87% of the patients examined were women. Mean age of the disease onset is 4.6 years (2–15 years). Polyarticular type was found in 13 patients (56%), systemic and oligoarticular types were observed in 22% each. In the first year of the disease 4 patients were treated with glucocorticoids (GC) (intra-articular and systemic injection); non-steroid anti-inflammatory drugs (NSAID) were administered in 8 patients; 8 patients received combined therapy with these drugs and one woman received disease-modifying therapy in addition to the combination of these drugs. Average duration of the disease by the time of disease-modifying therapy administration was 6.5 years. In fact, 3 patients received methotrexate starting from the disease onset, two patients were treated only in hospital conditions. All patients finished school, 8 patients have been educated at home: a girl since the second form and others in senior school. 6 patients had vocational secondary education, 7 patients had a higher education, 7 patients were employed, 3 patients went on to further study, 5 patients had a family 3 of which were mothers. Mean age of the patients by the time of the first joint replacement was 23 years (17–35 years) and average disease duration was 15.9 years. One joint was replaced in 70% of patients, two joints in 20% and three joints in 10%. 60% of patients underwent hip replacement and 40% underwent knee replacement.

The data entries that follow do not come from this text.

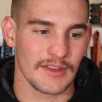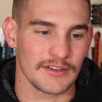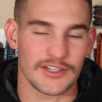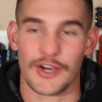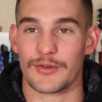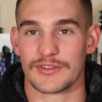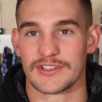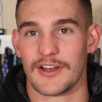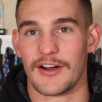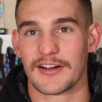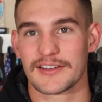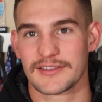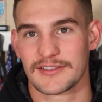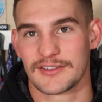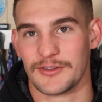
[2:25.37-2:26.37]
toe
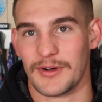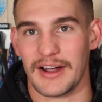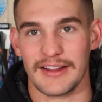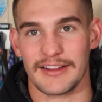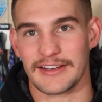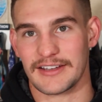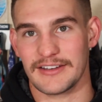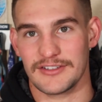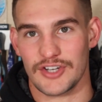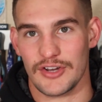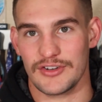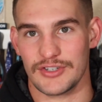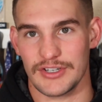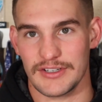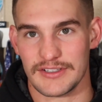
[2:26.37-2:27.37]
socks. So I like
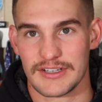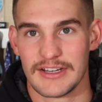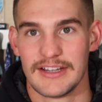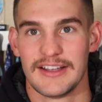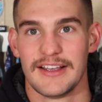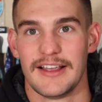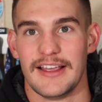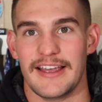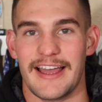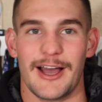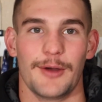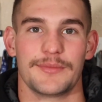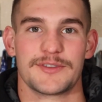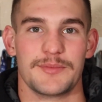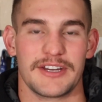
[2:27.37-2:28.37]
Injinjis. It
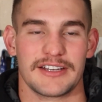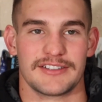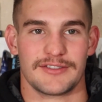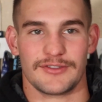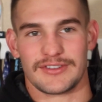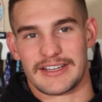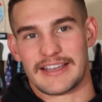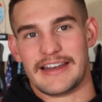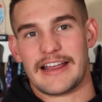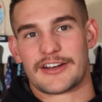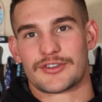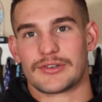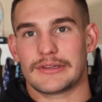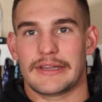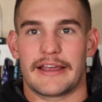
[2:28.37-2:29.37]
helps because there's like an
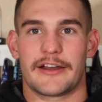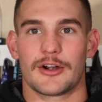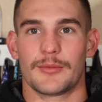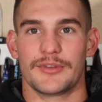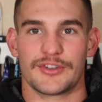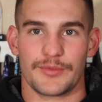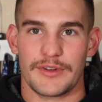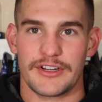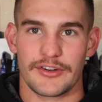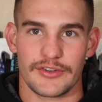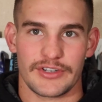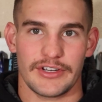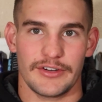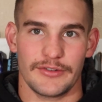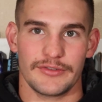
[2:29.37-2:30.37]
extra layer between your
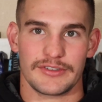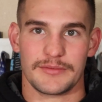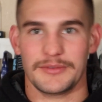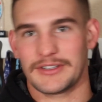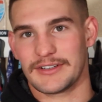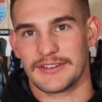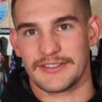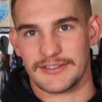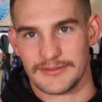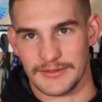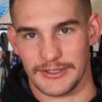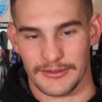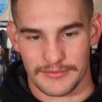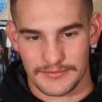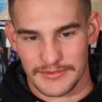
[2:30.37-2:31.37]
toes because,
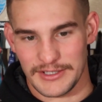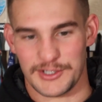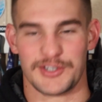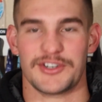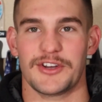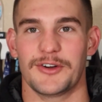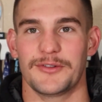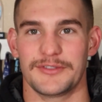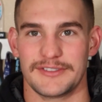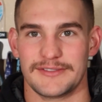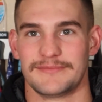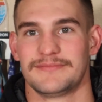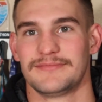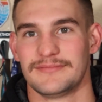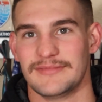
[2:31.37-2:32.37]
each toe
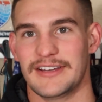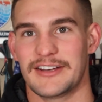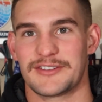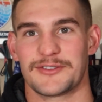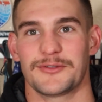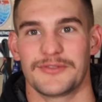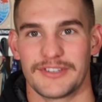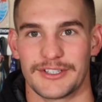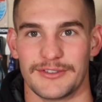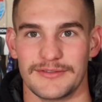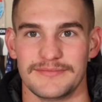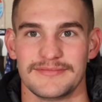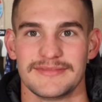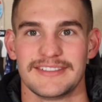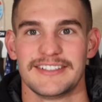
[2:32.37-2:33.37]
is in its own
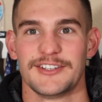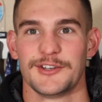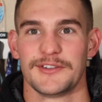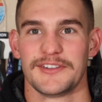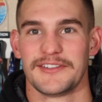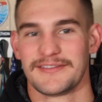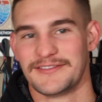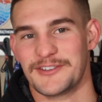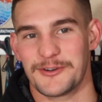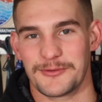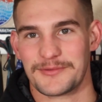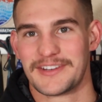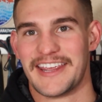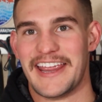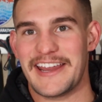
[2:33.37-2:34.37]
little,
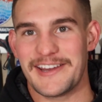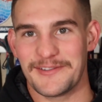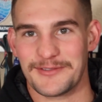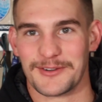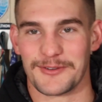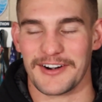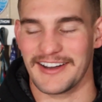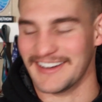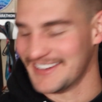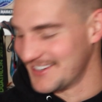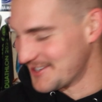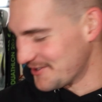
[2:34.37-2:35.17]
cave, right?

This treatment was inadequate in the majority of patients, though the condition of some patients was relatively satisfactory for a long period that allowed them to attend school. In 60% of patients with early onset of the disease, 47 % had impairment in adolescent period.In one woman elbow replacement was associated with an error in rehabilitation treatment in childhood: redressment after short duration of the disease led to fast ankylosing. Severe functional disorders and low social activity were caused by inadequate therapy administered at the early stage of the disease. Nowadays, almost all patients with chronic arthritis receive disease-modifying therapy in the first 3–6 months, which inspires hope for better functional and social results of their treatment in adult life.